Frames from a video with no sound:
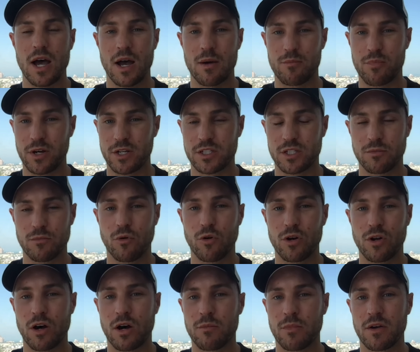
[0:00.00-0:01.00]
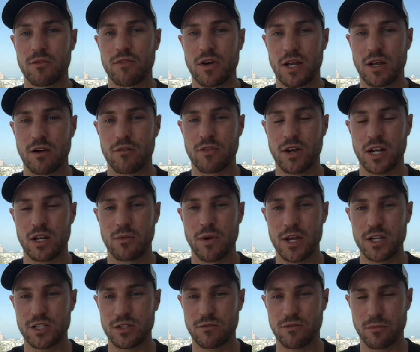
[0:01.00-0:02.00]
bricks and mortar on my
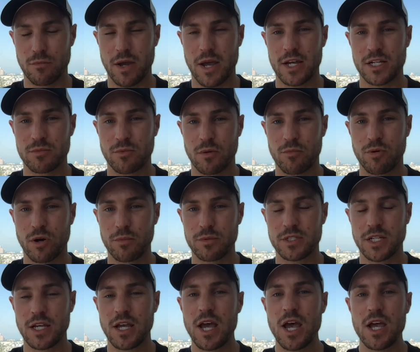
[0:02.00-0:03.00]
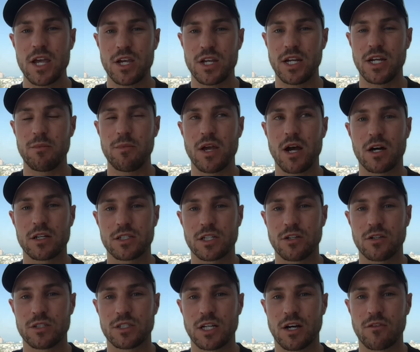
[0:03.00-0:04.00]
valuation for my HMO property, you need to be asking
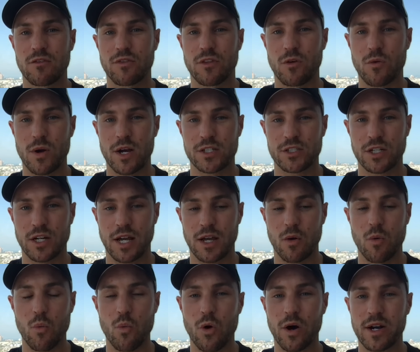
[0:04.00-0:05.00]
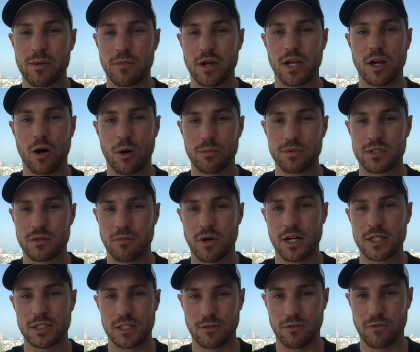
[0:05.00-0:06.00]
yourself the question, like, what am I
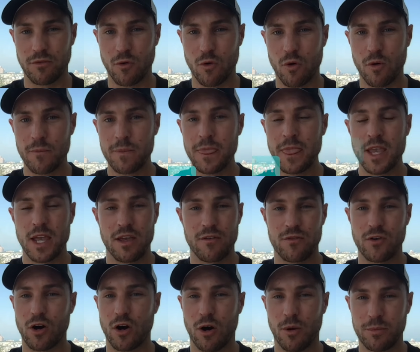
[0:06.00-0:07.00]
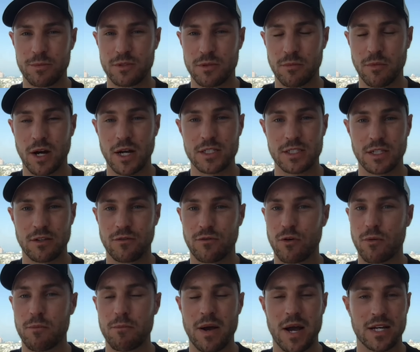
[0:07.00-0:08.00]
optimizing for? If you're optimizing for
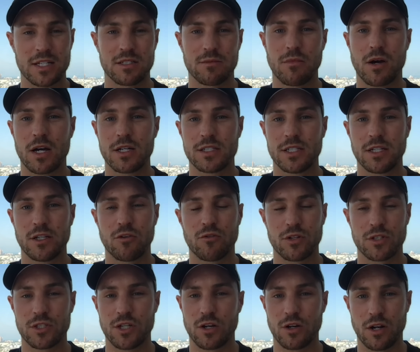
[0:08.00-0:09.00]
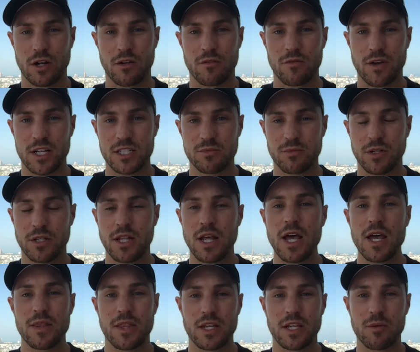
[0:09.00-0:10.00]
maximizing your return on investment,
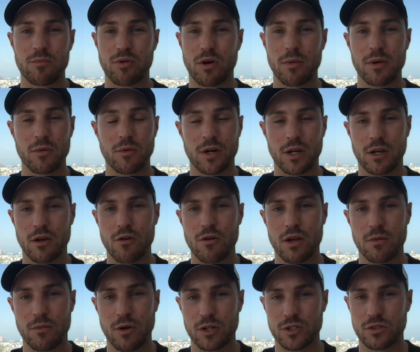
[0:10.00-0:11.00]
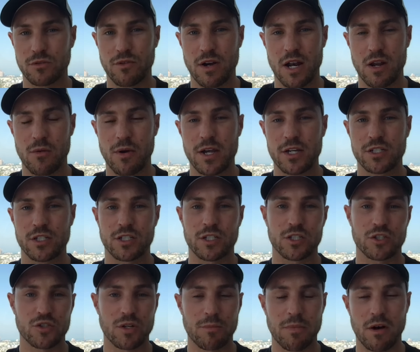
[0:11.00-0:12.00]
then you probably want to go commercial valuation to
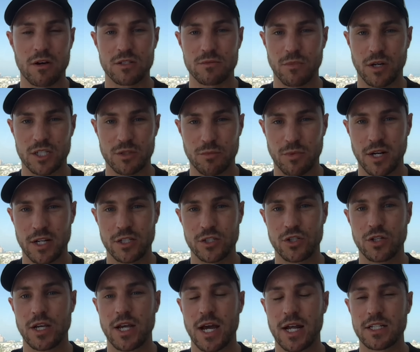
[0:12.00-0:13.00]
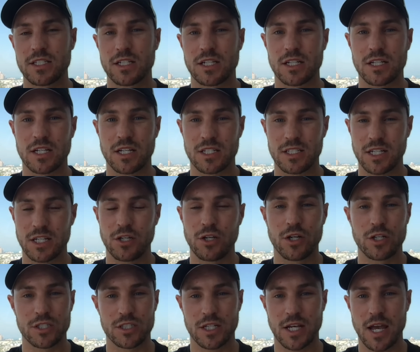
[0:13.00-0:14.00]
strip out as much money as you can to continue
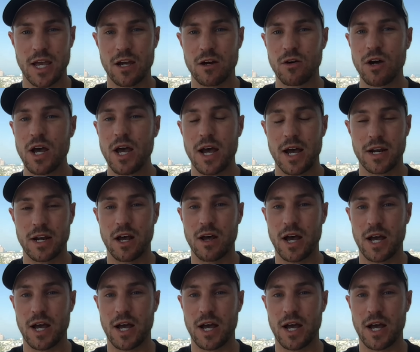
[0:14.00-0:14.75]
to scale and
---+---
### [Description of the task]
Transcribe exactly, and only, the lines from the one containing "[0:10.00-0:11.00]" through the last line of the records above, both included; leave out the pictures.

### [Answer section]
[0:10.00-0:11.00]
[0:11.00-0:12.00]
then you probably want to go commercial valuation to
[0:12.00-0:13.00]
[0:13.00-0:14.00]
strip out as much money as you can to continue
[0:14.00-0:14.75]
to scale and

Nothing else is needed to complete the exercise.